WORK INSTRUCTION:
Print the line containing "[5:58.30-5:59.20]" and all lines after it to the end of the records below, exactly as written. No pictures.

(Collected data entries)

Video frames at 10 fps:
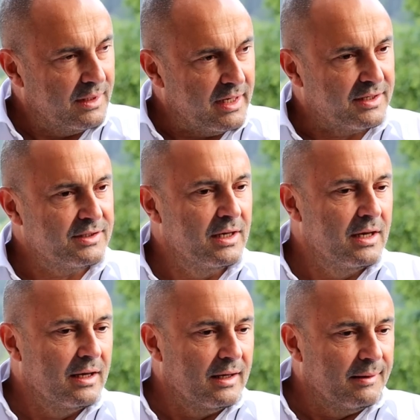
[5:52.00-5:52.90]
Yes,
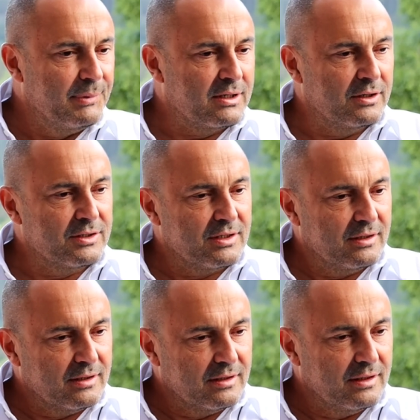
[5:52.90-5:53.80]
because
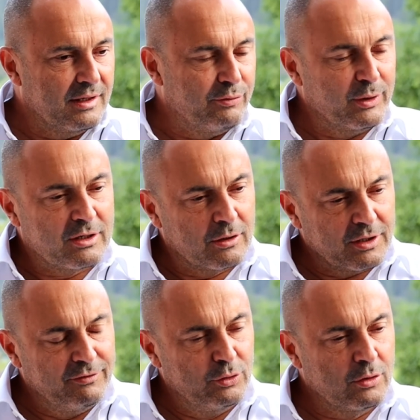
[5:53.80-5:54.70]

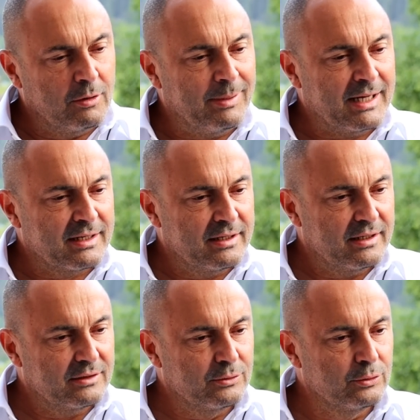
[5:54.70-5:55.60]
if you go back
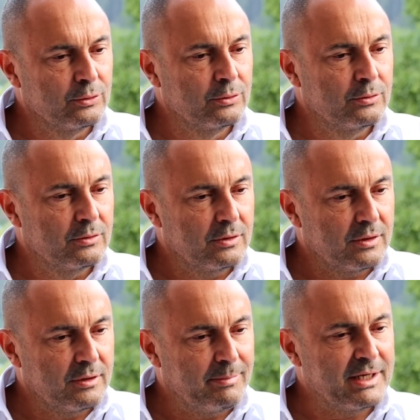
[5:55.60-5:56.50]
to
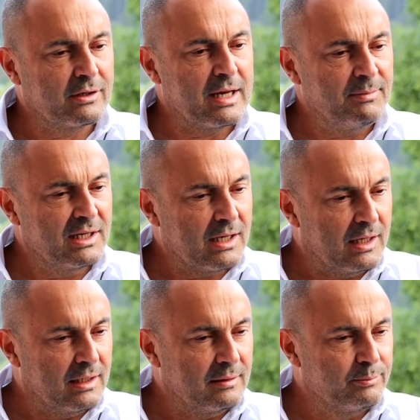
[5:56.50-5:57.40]
the
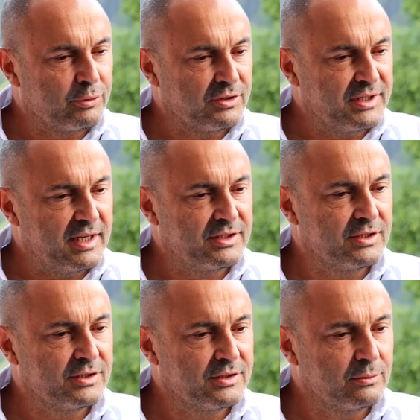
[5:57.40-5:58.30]
biochemical
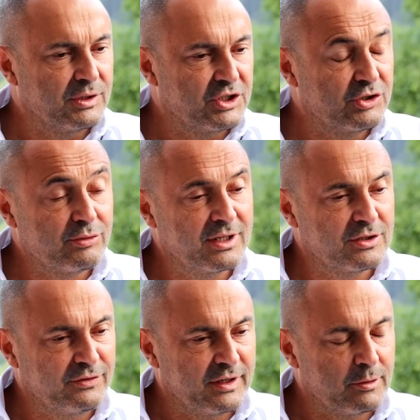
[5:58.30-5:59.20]
processes which
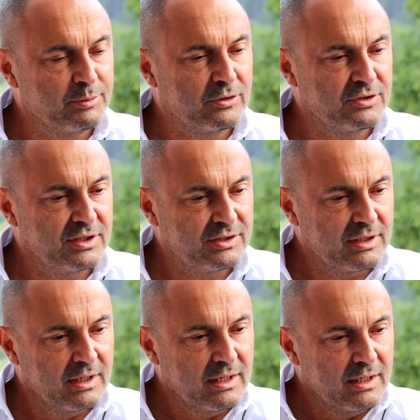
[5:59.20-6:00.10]
triggers ferroptosis,
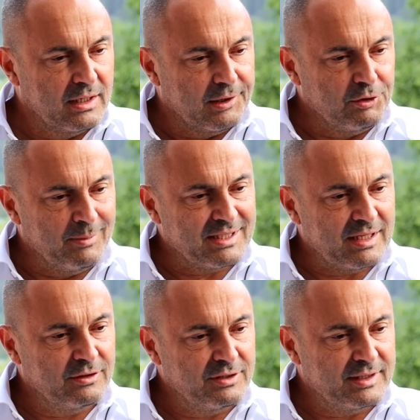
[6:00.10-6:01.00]
you must
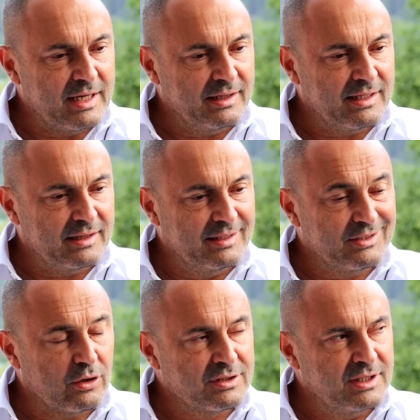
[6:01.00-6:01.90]
understand that
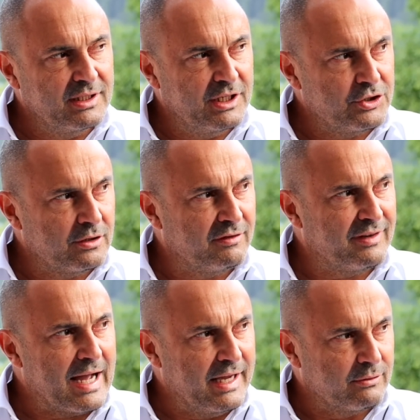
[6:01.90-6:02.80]
this oxidation
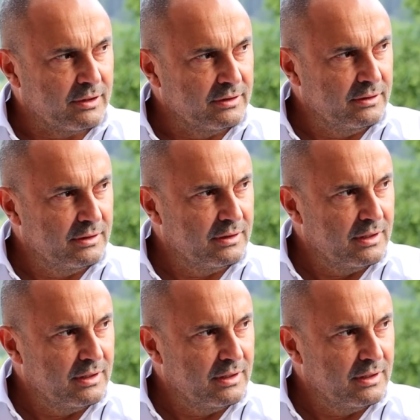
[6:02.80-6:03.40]
of iron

FINISHED EXERCISE:
[5:58.30-5:59.20]
processes which
[5:59.20-6:00.10]
triggers ferroptosis,
[6:00.10-6:01.00]
you must
[6:01.00-6:01.90]
understand that
[6:01.90-6:02.80]
this oxidation
[6:02.80-6:03.40]
of iron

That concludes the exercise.